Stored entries
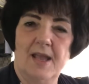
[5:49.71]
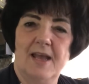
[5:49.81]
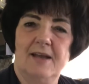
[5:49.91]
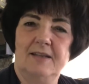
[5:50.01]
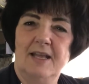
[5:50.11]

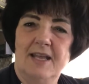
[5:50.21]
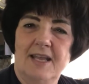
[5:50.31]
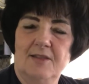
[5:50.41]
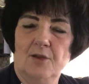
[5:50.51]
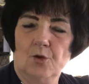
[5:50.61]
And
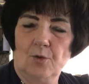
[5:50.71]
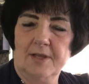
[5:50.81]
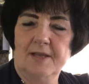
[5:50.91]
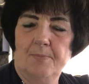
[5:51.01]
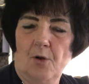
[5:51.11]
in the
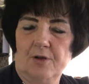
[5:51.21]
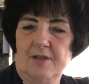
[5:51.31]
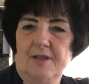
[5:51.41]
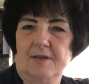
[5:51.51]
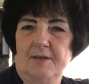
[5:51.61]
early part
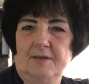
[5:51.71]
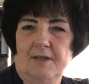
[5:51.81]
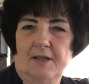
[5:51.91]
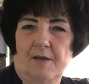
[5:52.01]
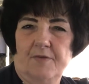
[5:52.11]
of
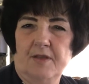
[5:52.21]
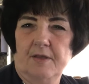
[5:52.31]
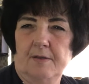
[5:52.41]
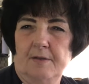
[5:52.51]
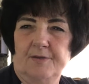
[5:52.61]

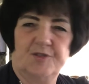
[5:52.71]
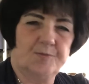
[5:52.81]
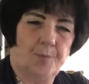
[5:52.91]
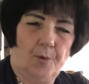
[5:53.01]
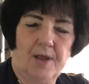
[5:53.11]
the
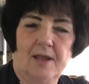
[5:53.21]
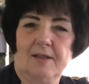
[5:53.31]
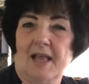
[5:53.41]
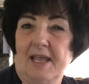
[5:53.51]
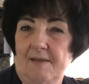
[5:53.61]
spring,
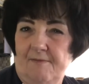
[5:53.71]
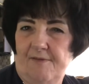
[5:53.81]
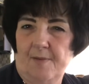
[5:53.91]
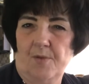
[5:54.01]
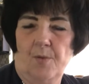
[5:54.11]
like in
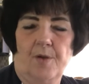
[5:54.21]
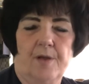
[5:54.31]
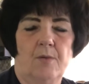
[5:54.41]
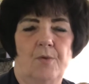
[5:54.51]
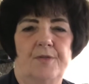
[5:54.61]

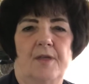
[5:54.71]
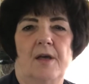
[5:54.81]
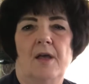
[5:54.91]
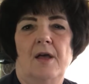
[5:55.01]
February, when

> **What you should do**
Repeat all entries exactly, pictures excluded.

> **Answer area**
[5:49.71]
[5:49.81]
[5:49.91]
[5:50.01]
[5:50.11]

[5:50.21]
[5:50.31]
[5:50.41]
[5:50.51]
[5:50.61]
And
[5:50.71]
[5:50.81]
[5:50.91]
[5:51.01]
[5:51.11]
in the
[5:51.21]
[5:51.31]
[5:51.41]
[5:51.51]
[5:51.61]
early part
[5:51.71]
[5:51.81]
[5:51.91]
[5:52.01]
[5:52.11]
of
[5:52.21]
[5:52.31]
[5:52.41]
[5:52.51]
[5:52.61]

[5:52.71]
[5:52.81]
[5:52.91]
[5:53.01]
[5:53.11]
the
[5:53.21]
[5:53.31]
[5:53.41]
[5:53.51]
[5:53.61]
spring,
[5:53.71]
[5:53.81]
[5:53.91]
[5:54.01]
[5:54.11]
like in
[5:54.21]
[5:54.31]
[5:54.41]
[5:54.51]
[5:54.61]

[5:54.71]
[5:54.81]
[5:54.91]
[5:55.01]
February, when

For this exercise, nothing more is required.